La polizia Locale di Rimini è però intervenuta per sfrattare gli occupanti abusivi da un hotel a Miramare, chiuso da un anno e recentemente ristrutturato. Un’operazione scattata dopo varie segnalazioni da parte di cittadini che avevano notato uno strano viavai, alternato anche da forti schiamazzi notturni. Di scarso aiuto le telecamere dell’albergo, attualmente non in funzione. Dopo un primo sopralluogo nel pomeriggio di giovedì 21, in cui erano state trovate tracce di bivacchi notturni, la squadra di polizia Giudiziaria è tornata la notte seguente per ricontrollare anche le camere, che inizialmente erano state trovate chiuse a chiave. Con i passepartout la squadra, composta da 7 agenti in abiti civili, si è ripresentata intorno alle 23 di venerdì portando anche Bruce e Pablo, i due cani in dotazione alla polizia Locale.

Gli agenti hanno controllato tutti e tre i piani dell’albergo trovando, sin dall’atrio e dalla cucina, sporcizia e confusione e tracce di principi di incendio, oltre a diversi residui di materiale usato per il confezionamento delle dosi di droga.  Nelle camere, chiuse dall’interno, gli agenti hanno sorpreso quattro persone mentre altre due sono riuscite a fuggire calandosi da una camera del primo piano e lasciando anche acceso il fuoco di un fornello usato per riscaldare del cibo. In una stanza c’erano una 28enne italiana e un 35enne proveniente dell’est Europa, con precedenti penali per reati di spaccio, trovato in possesso di una piccola dose di marijuana per uso personale. Nei piani superiori, in camere differenti, erano alloggiati invece due extracomunitari: un 36enne, in possesso di un foglio di via, e un 35enne trovato con una piccola dose di droga per uso personale, entrambi con diversi precedenti penali.

Per tutti è scattata la denuncia per invasione arbitraria di terreni o edifici altrui, mentre per i due in possesso di modiche dosi di sostanze stupefacenti anche una segnalazione alla prefettura come assuntori. Altra segnalazione all’autorità giudiziaria è scattata per il possessore del foglio di via. Sono in corso le procedure previste per contattare il proprietario della struttura e obbligarlo, come prevede il regolamento comunale, al ripristino immediato di tutte le chiusure per evitare che l’albergo continui a subire intrusioni.

Durante il controllo nella struttura sono stati sanzionati anche una prostituta e un cliente, che si erano appartati in auto, proprio nel cortile interno della struttura che gli agenti stavano controllando.
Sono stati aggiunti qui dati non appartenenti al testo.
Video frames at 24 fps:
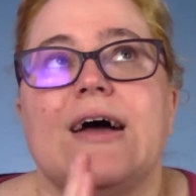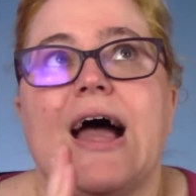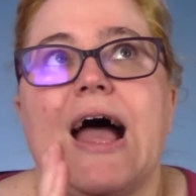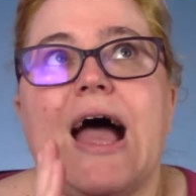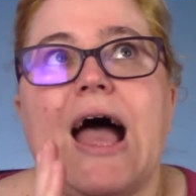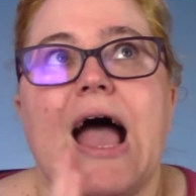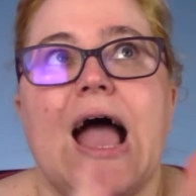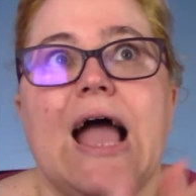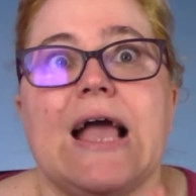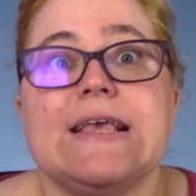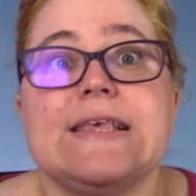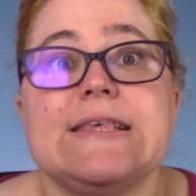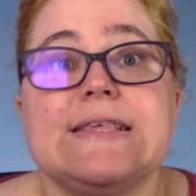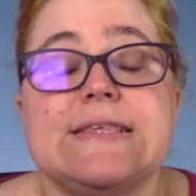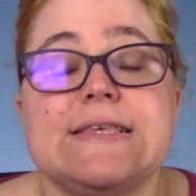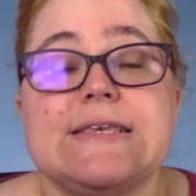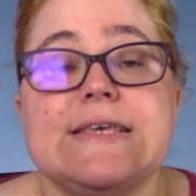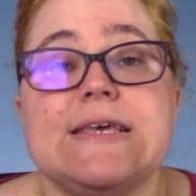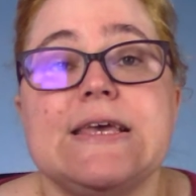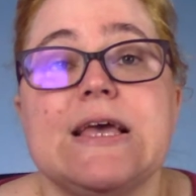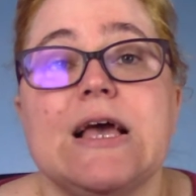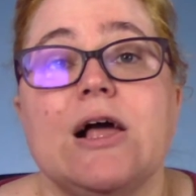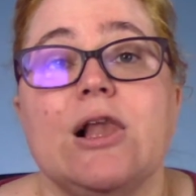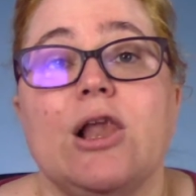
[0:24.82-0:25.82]
I
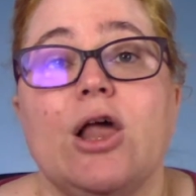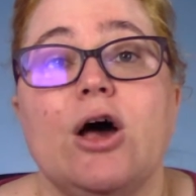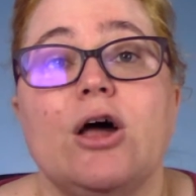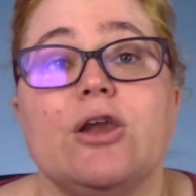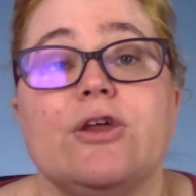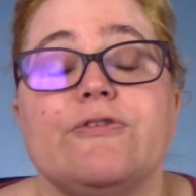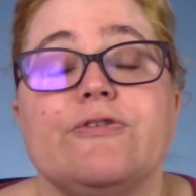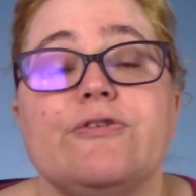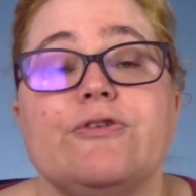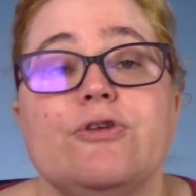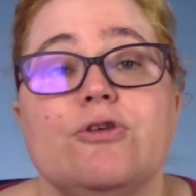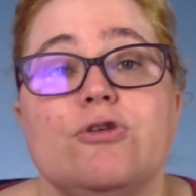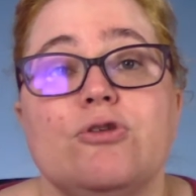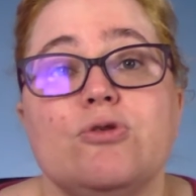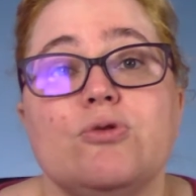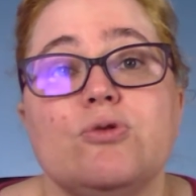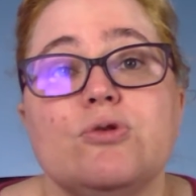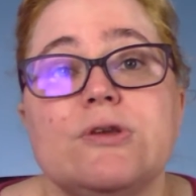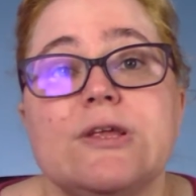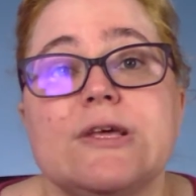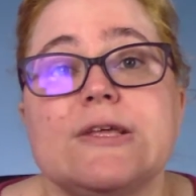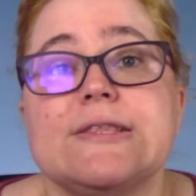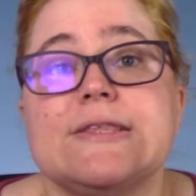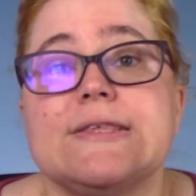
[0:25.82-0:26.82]
see a lot of
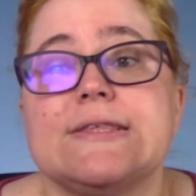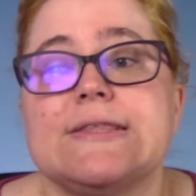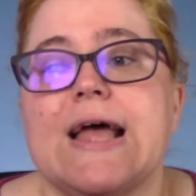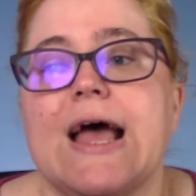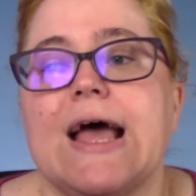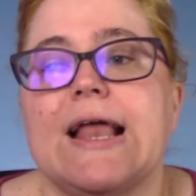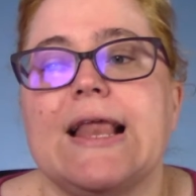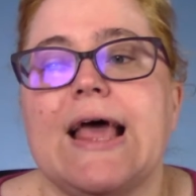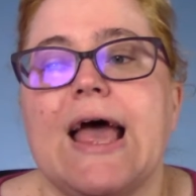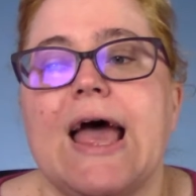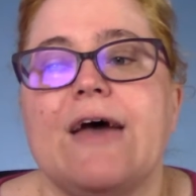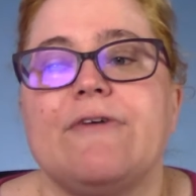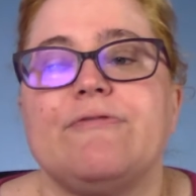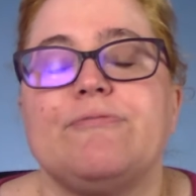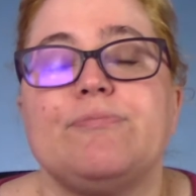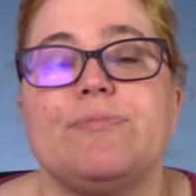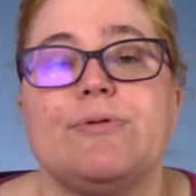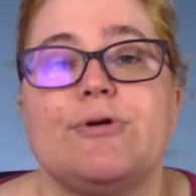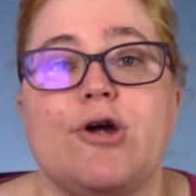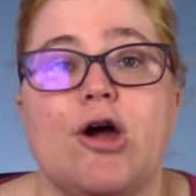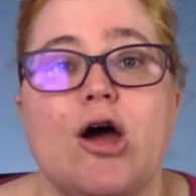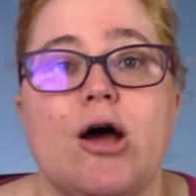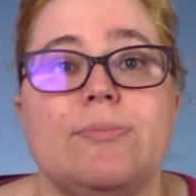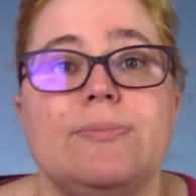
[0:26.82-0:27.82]
students that have
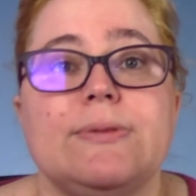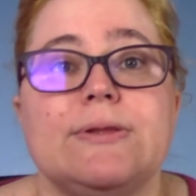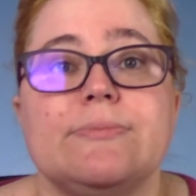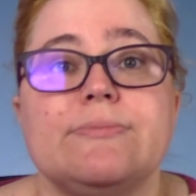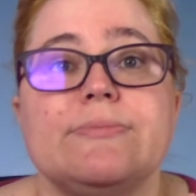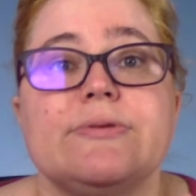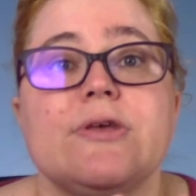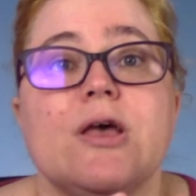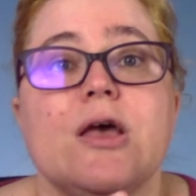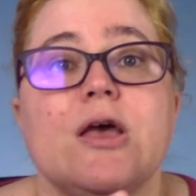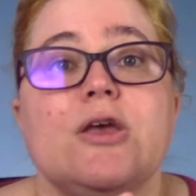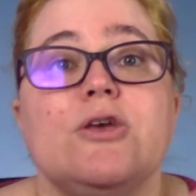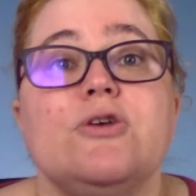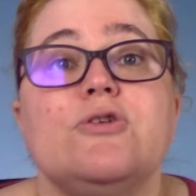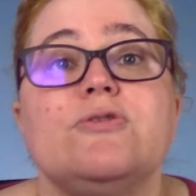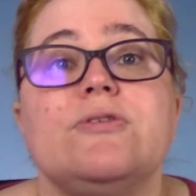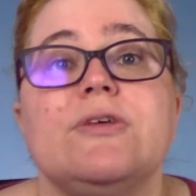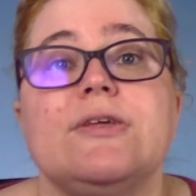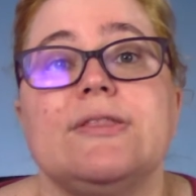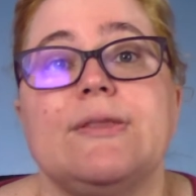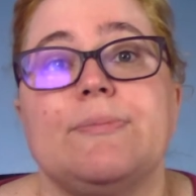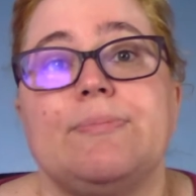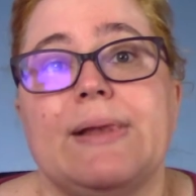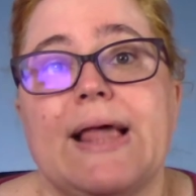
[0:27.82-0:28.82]
problems
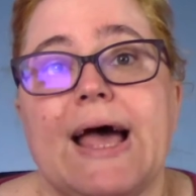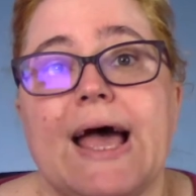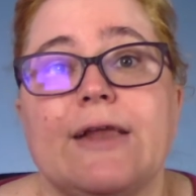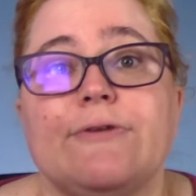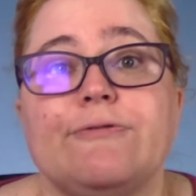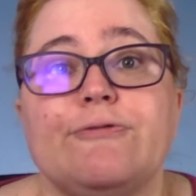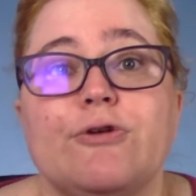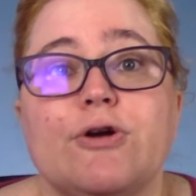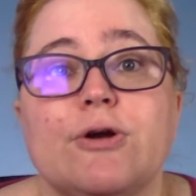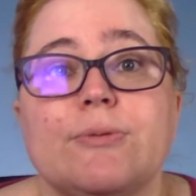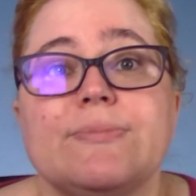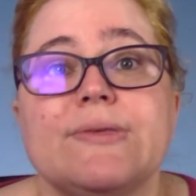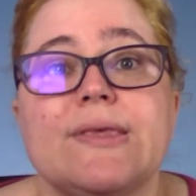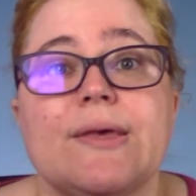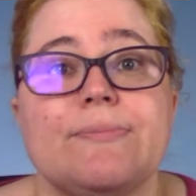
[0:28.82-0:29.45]
using the platform.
Per entrambi, una multa di 401 euro, a cui è stata aggiunta anche la  sanzione nei confronti del cliente.

Si tratta di un tipo di servizi, – ha sottolineato l’assessore alla Polizia Locale Jamil Sadegholvaadfinalizzati al contrasto dei fenomeni di degrado urbano e a garantire la sicurezza dei cittadini, che viene svolto in continuità con quanto fatto in passato. Un impegno, anche sul fronte del contrasto alla prostituzione, che viene garantito tutto l’anno, con servizi mirati e continuativi affinché prosegua quel contenimento del fenomeno registrato negli ultimi tempi, a fronte di una carenza normativa che ne rende difficile il contrasto”.